人間は自分が評価されていると知ると、人間関係を上下といった縦の構造で捉えやすく、それは他者を見る基準にもなります。縦の構造というのはロジカルで構造もシンプルなので、一度身につけるとそこから離れようと思っても難しいものです。

子どもは、特に小さなうちは、悪いことは絶対的な悪であり、良いことは問答無用で良い行いだと信じる傾向が強いです。ロジックが単純なぶん身につきやすく、もし仮に歪んだ解釈のまま善悪の絶対性を身につけてしまった場合は、これほど危険な思考はありません。

そして、ここからが私が競争圧力を0にしたい大きな理由なのですが、競争と評価、善悪の概念、これらは性質が縦の構造として似ているため親和性が高いのです。競争と評価をデフォルトに善悪の絶対的な概念が大きな争いを引き起こすことは過去の歴史からも学べます。この矛先が自分に向けば自己破壊性が強まるので、身心共に危うい状態と言えるでしょう。

保育園

うちの子ども達は保育園に通っています。あるとき、娘が食事を嫌がるようになりました。理由を聞くと保育園で「食べ物を残してはいけない」と教えられたと言います。娘は「食べ始めたら最後まで食べなければ悪い評価になる」と解釈しました。その結果、新しい料理や食物を口にすることを避けるようになったのです。

確実に残さずに食べられるものだけを口にすれば評価は良い状態で保つ事ができます。この戦略に至った娘にはリスペクトですが、やや歪んだ対処方法であることは明らかで、何よりチャレンジに対する機会コストを発生させてしまったことは大きなマイナスです。

私は保育園や先生方を否定しているのではなく、小さな子ども達に善悪ベースで大人が向き合うと、想像よりも大きなマイナスインパクトを子ども達に与えてしまうことが多いのです。

もちろんその後、娘には「みんな好き嫌いはある」という出発点から初めて、チャレンジから遠ざかってしまうことの不利益を伝えましたが、なかなか骨が折れました。

まとめ

教育にはしかるべきタイミングというものがあると私は考えます。

よって私は小学生以下の子ども達と一緒にクライミングを通した活動をするにあたって、競争と評価の概念を一切排除することに決めたのです。

私は「こうすると効果的だ」という提案を子ども達にします。その提案を受け入れるかどうかは子ども達の自由です。
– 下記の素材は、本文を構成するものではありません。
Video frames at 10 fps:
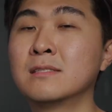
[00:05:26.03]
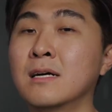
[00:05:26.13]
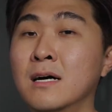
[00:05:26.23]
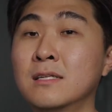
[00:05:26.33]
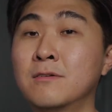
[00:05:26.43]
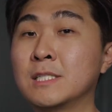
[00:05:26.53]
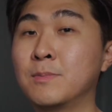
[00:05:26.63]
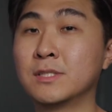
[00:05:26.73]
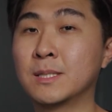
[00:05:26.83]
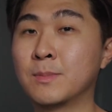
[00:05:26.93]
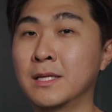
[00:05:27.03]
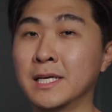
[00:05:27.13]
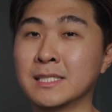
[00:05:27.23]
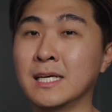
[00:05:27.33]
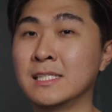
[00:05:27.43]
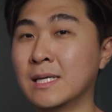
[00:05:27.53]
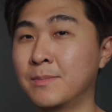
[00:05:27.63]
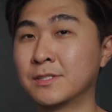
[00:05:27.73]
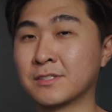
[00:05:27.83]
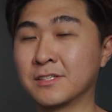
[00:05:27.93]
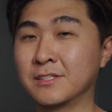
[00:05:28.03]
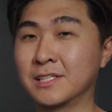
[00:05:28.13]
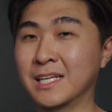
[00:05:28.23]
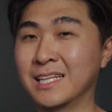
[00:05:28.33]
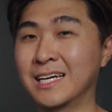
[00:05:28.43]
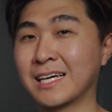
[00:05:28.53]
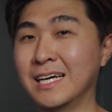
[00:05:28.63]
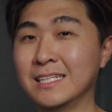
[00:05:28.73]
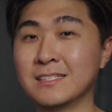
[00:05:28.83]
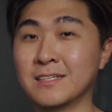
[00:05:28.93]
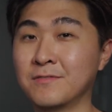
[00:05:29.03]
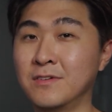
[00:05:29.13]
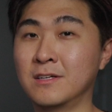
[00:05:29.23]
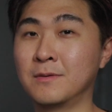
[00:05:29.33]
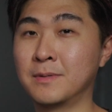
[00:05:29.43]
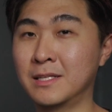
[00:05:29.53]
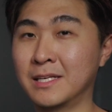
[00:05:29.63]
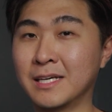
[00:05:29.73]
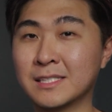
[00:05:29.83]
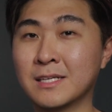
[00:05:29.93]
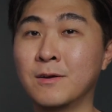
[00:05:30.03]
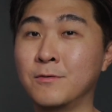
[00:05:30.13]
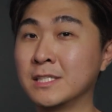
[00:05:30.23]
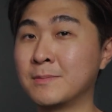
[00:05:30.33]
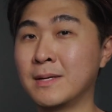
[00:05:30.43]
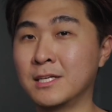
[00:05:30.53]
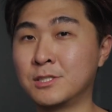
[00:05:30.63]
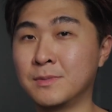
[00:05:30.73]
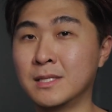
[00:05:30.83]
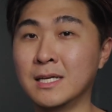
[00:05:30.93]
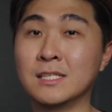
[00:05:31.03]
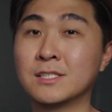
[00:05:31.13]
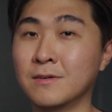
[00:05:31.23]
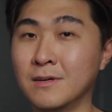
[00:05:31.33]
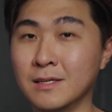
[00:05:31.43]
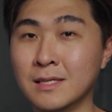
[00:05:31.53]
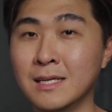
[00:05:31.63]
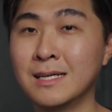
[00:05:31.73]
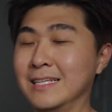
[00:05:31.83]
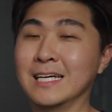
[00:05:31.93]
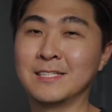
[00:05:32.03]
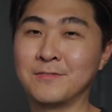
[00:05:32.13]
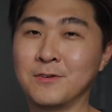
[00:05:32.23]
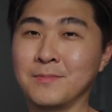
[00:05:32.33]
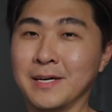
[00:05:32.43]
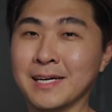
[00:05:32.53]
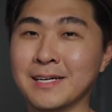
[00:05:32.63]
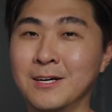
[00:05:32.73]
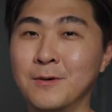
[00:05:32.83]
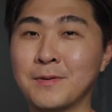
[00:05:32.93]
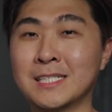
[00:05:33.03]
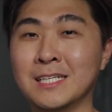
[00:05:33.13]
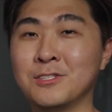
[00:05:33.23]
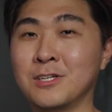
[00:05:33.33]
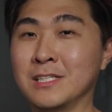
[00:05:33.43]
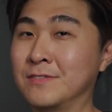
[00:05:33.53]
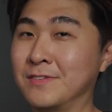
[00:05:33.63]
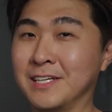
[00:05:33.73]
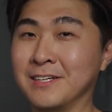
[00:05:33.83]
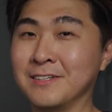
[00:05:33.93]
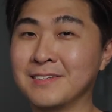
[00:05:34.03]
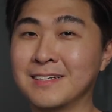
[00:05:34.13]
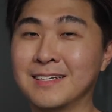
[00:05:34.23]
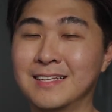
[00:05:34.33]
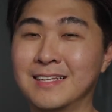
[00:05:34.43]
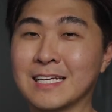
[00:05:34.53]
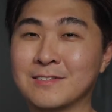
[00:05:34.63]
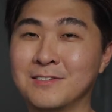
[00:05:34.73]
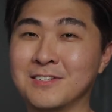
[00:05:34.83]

There are other responsibilities in cybersecurity like handling vulnerabilities, risk management, and so on. That's it from me. Hope you guys enjoyed this video. Thanks for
高いところが苦手な子ども達はボルダリングを楽しめば良い。スリルが好きならリードクライミングをすれば良い。お菓子を食べたかったら椅子を人数分用意してパーティ形式にすれば良い。

私のやり方は短期的には大した効果を発揮しないと思います。しかし5年後、10年後、その効果が出てくると考えて今の活動を楽しんでいます。